**INSTRUCTIONS FOR THE TASK**
Transcribe the records below line by line, exactly as they read.

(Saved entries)
▼▼▼

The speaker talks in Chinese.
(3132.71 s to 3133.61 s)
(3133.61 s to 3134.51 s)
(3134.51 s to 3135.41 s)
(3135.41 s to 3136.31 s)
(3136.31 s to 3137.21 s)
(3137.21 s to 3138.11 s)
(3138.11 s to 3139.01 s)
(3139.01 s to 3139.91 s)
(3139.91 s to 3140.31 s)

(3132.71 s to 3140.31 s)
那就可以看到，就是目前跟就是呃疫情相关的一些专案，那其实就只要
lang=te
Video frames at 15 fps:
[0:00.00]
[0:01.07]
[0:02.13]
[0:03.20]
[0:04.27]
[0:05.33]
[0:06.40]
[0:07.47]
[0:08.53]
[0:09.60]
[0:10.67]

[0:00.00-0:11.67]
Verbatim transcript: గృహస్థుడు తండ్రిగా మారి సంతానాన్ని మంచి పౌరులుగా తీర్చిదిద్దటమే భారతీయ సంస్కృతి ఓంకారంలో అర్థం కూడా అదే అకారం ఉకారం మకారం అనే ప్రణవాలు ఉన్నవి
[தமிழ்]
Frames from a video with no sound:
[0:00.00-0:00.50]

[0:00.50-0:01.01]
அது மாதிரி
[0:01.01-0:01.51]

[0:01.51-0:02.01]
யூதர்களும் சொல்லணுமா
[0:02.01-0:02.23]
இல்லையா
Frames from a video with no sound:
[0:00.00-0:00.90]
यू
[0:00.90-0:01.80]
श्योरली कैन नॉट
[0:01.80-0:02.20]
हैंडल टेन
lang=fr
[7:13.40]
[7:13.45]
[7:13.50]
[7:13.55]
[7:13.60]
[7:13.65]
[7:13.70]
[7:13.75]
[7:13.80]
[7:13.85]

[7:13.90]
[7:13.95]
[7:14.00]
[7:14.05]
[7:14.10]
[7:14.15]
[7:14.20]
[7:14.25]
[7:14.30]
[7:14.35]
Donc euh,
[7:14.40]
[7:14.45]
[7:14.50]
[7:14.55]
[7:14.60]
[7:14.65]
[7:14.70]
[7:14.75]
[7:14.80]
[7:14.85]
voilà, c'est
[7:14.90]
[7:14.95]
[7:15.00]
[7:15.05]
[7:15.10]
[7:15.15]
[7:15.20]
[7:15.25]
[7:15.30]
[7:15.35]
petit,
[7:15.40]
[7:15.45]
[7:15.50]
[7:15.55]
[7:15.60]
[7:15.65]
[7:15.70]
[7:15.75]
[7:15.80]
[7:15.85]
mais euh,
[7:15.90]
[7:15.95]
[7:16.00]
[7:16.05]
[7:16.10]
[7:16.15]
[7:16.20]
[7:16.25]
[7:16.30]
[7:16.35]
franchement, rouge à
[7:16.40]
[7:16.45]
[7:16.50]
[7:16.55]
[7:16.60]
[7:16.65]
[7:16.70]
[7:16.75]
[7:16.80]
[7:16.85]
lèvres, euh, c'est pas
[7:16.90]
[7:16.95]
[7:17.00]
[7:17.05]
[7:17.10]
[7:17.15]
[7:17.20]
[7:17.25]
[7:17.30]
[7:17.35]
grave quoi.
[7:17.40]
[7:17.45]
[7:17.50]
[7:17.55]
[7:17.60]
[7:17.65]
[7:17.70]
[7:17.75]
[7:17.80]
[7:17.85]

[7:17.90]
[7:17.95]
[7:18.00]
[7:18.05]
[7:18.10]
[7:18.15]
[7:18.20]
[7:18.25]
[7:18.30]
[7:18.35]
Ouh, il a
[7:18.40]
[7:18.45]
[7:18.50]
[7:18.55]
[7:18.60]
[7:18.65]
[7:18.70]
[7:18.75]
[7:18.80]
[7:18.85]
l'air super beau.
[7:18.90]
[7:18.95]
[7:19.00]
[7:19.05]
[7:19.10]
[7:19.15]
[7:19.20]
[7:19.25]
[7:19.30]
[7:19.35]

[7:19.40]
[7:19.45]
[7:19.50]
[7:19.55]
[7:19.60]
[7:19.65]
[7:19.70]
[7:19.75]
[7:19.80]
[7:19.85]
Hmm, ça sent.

▲▲▲

**RESPONSE AREA**
The speaker talks in Chinese.
(3132.71 s to 3133.61 s)
(3133.61 s to 3134.51 s)
(3134.51 s to 3135.41 s)
(3135.41 s to 3136.31 s)
(3136.31 s to 3137.21 s)
(3137.21 s to 3138.11 s)
(3138.11 s to 3139.01 s)
(3139.01 s to 3139.91 s)
(3139.91 s to 3140.31 s)

(3132.71 s to 3140.31 s)
那就可以看到，就是目前跟就是呃疫情相关的一些专案，那其实就只要
lang=te
Video frames at 15 fps:
[0:00.00]
[0:01.07]
[0:02.13]
[0:03.20]
[0:04.27]
[0:05.33]
[0:06.40]
[0:07.47]
[0:08.53]
[0:09.60]
[0:10.67]

[0:00.00-0:11.67]
Verbatim transcript: గృహస్థుడు తండ్రిగా మారి సంతానాన్ని మంచి పౌరులుగా తీర్చిదిద్దటమే భారతీయ సంస్కృతి ఓంకారంలో అర్థం కూడా అదే అకారం ఉకారం మకారం అనే ప్రణవాలు ఉన్నవి
[தமிழ்]
Frames from a video with no sound:
[0:00.00-0:00.50]

[0:00.50-0:01.01]
அது மாதிரி
[0:01.01-0:01.51]

[0:01.51-0:02.01]
யூதர்களும் சொல்லணுமா
[0:02.01-0:02.23]
இல்லையா
Frames from a video with no sound:
[0:00.00-0:00.90]
यू
[0:00.90-0:01.80]
श्योरली कैन नॉट
[0:01.80-0:02.20]
हैंडल टेन
lang=fr
[7:13.40]
[7:13.45]
[7:13.50]
[7:13.55]
[7:13.60]
[7:13.65]
[7:13.70]
[7:13.75]
[7:13.80]
[7:13.85]

[7:13.90]
[7:13.95]
[7:14.00]
[7:14.05]
[7:14.10]
[7:14.15]
[7:14.20]
[7:14.25]
[7:14.30]
[7:14.35]
Donc euh,
[7:14.40]
[7:14.45]
[7:14.50]
[7:14.55]
[7:14.60]
[7:14.65]
[7:14.70]
[7:14.75]
[7:14.80]
[7:14.85]
voilà, c'est
[7:14.90]
[7:14.95]
[7:15.00]
[7:15.05]
[7:15.10]
[7:15.15]
[7:15.20]
[7:15.25]
[7:15.30]
[7:15.35]
petit,
[7:15.40]
[7:15.45]
[7:15.50]
[7:15.55]
[7:15.60]
[7:15.65]
[7:15.70]
[7:15.75]
[7:15.80]
[7:15.85]
mais euh,
[7:15.90]
[7:15.95]
[7:16.00]
[7:16.05]
[7:16.10]
[7:16.15]
[7:16.20]
[7:16.25]
[7:16.30]
[7:16.35]
franchement, rouge à
[7:16.40]
[7:16.45]
[7:16.50]
[7:16.55]
[7:16.60]
[7:16.65]
[7:16.70]
[7:16.75]
[7:16.80]
[7:16.85]
lèvres, euh, c'est pas
[7:16.90]
[7:16.95]
[7:17.00]
[7:17.05]
[7:17.10]
[7:17.15]
[7:17.20]
[7:17.25]
[7:17.30]
[7:17.35]
grave quoi.
[7:17.40]
[7:17.45]
[7:17.50]
[7:17.55]
[7:17.60]
[7:17.65]
[7:17.70]
[7:17.75]
[7:17.80]
[7:17.85]

[7:17.90]
[7:17.95]
[7:18.00]
[7:18.05]
[7:18.10]
[7:18.15]
[7:18.20]
[7:18.25]
[7:18.30]
[7:18.35]
Ouh, il a
[7:18.40]
[7:18.45]
[7:18.50]
[7:18.55]
[7:18.60]
[7:18.65]
[7:18.70]
[7:18.75]
[7:18.80]
[7:18.85]
l'air super beau.
[7:18.90]
[7:18.95]
[7:19.00]
[7:19.05]
[7:19.10]
[7:19.15]
[7:19.20]
[7:19.25]
[7:19.30]
[7:19.35]

[7:19.40]
[7:19.45]
[7:19.50]
[7:19.55]
[7:19.60]
[7:19.65]
[7:19.70]
[7:19.75]
[7:19.80]
[7:19.85]
Hmm, ça sent.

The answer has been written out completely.